**EXERCISE OBJECTIVE**
The data below should be copied out exactly, with its pictures omitted.

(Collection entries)
++++

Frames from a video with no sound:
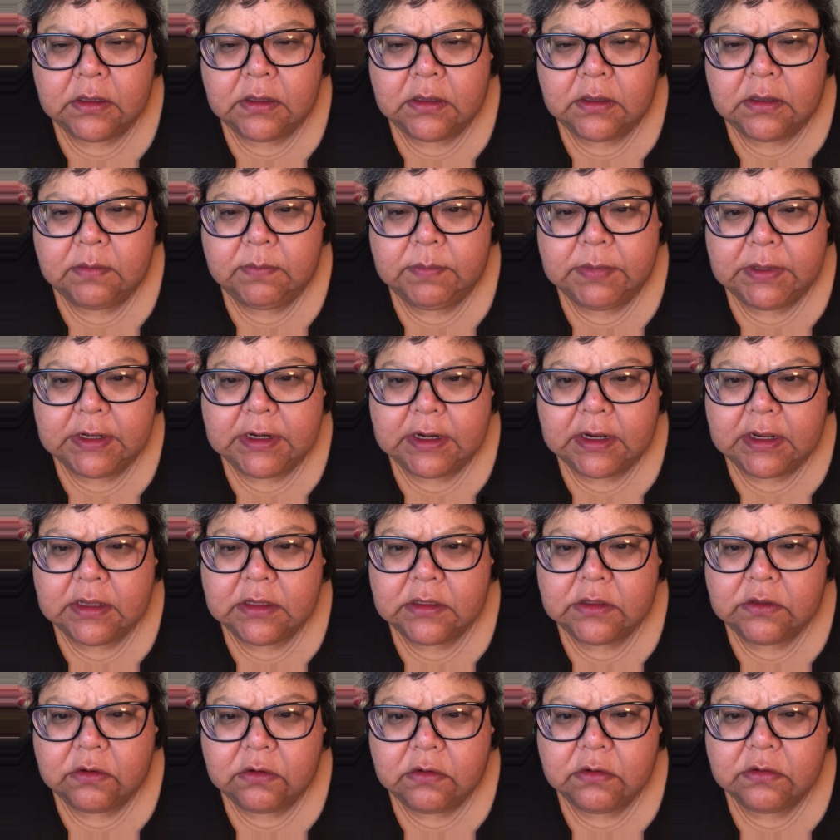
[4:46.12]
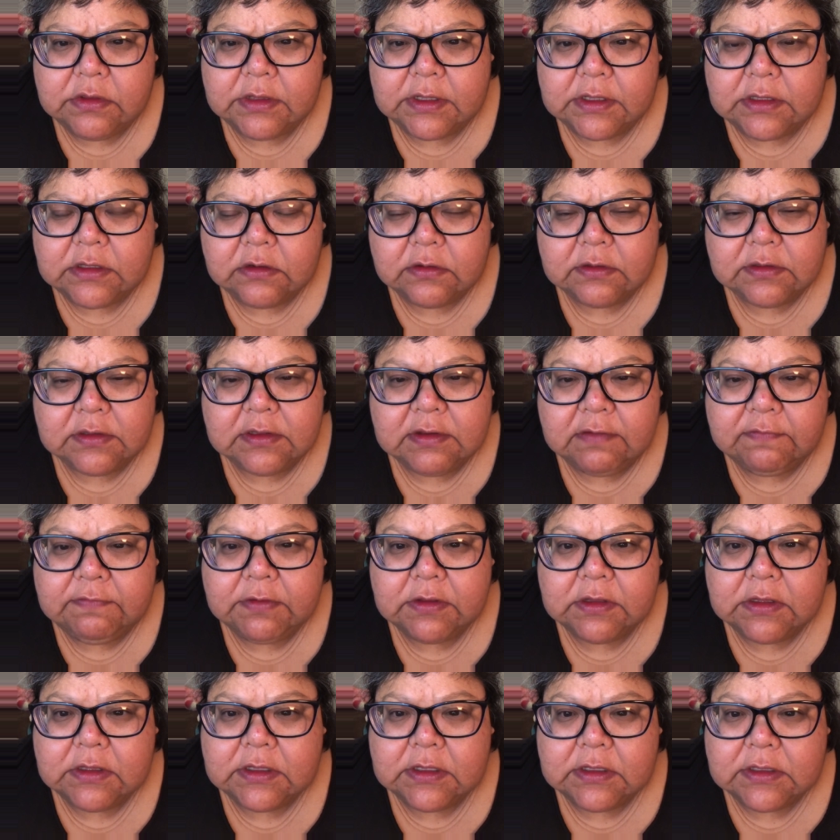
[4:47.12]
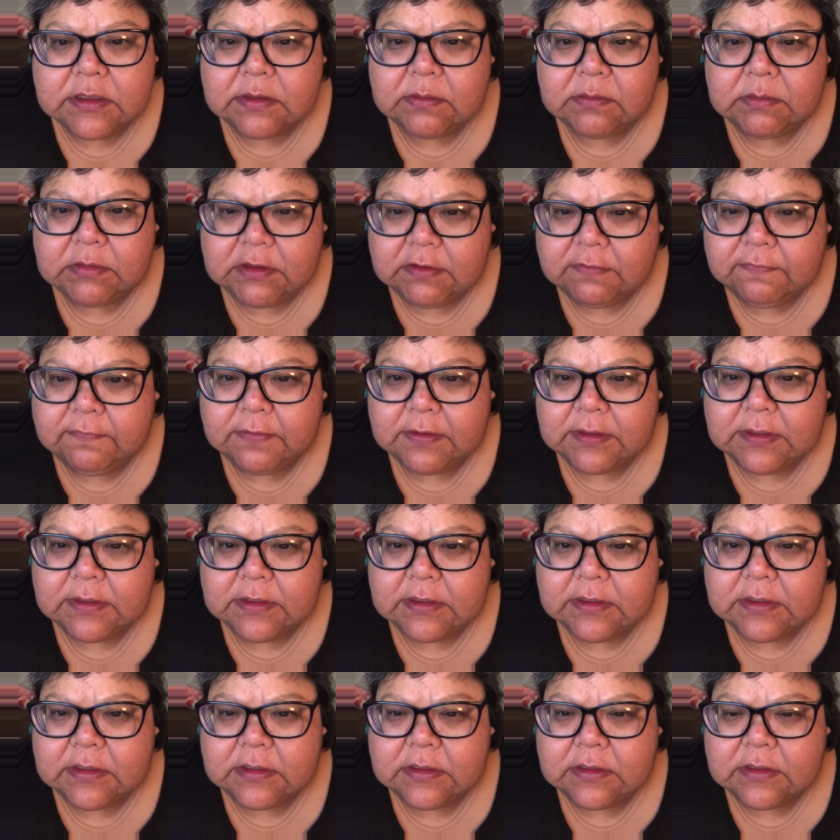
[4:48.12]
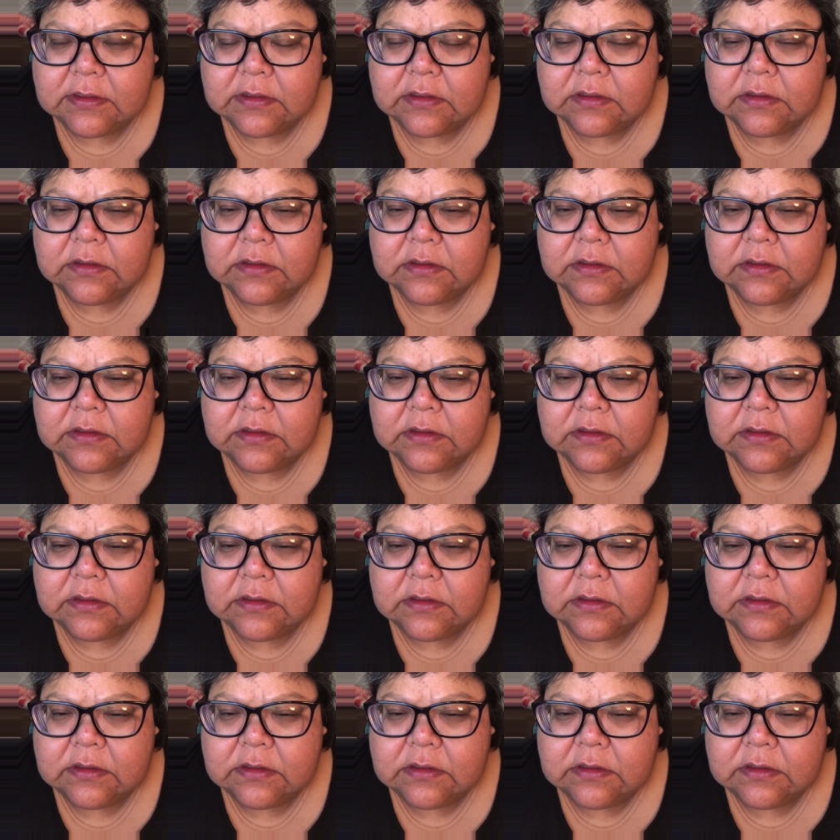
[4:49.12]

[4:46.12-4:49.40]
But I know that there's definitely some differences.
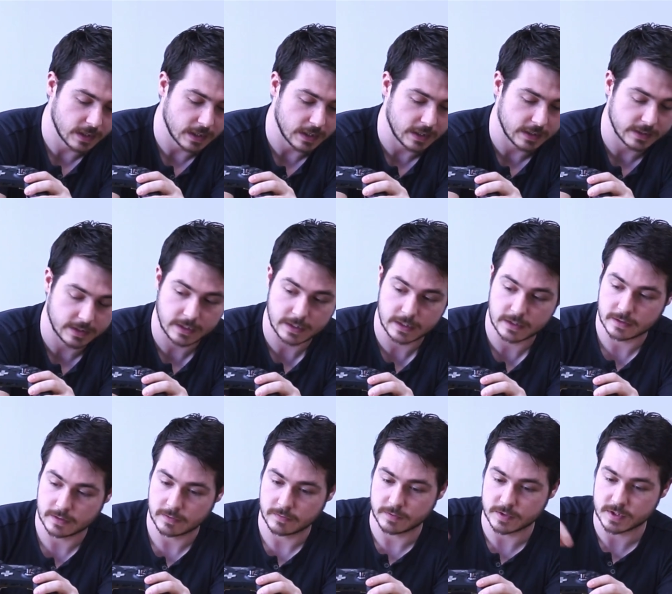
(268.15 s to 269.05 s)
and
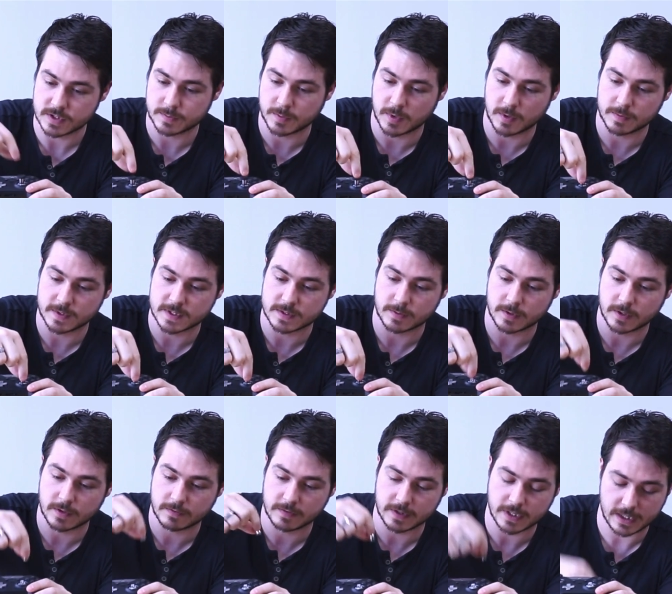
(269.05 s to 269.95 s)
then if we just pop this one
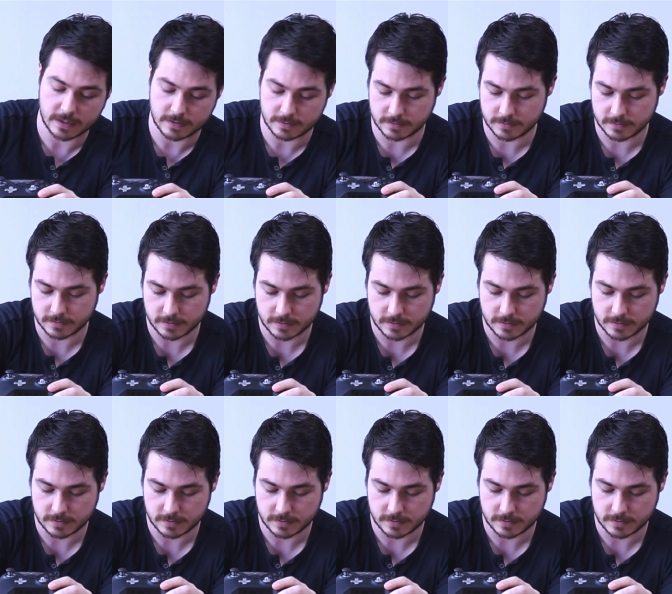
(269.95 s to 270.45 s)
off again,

++++

**SOLUTION FOR THIS EXERCISE**
Frames from a video with no sound:
[4:46.12]
[4:47.12]
[4:48.12]
[4:49.12]

[4:46.12-4:49.40]
But I know that there's definitely some differences.
(268.15 s to 269.05 s)
and
(269.05 s to 269.95 s)
then if we just pop this one
(269.95 s to 270.45 s)
off again,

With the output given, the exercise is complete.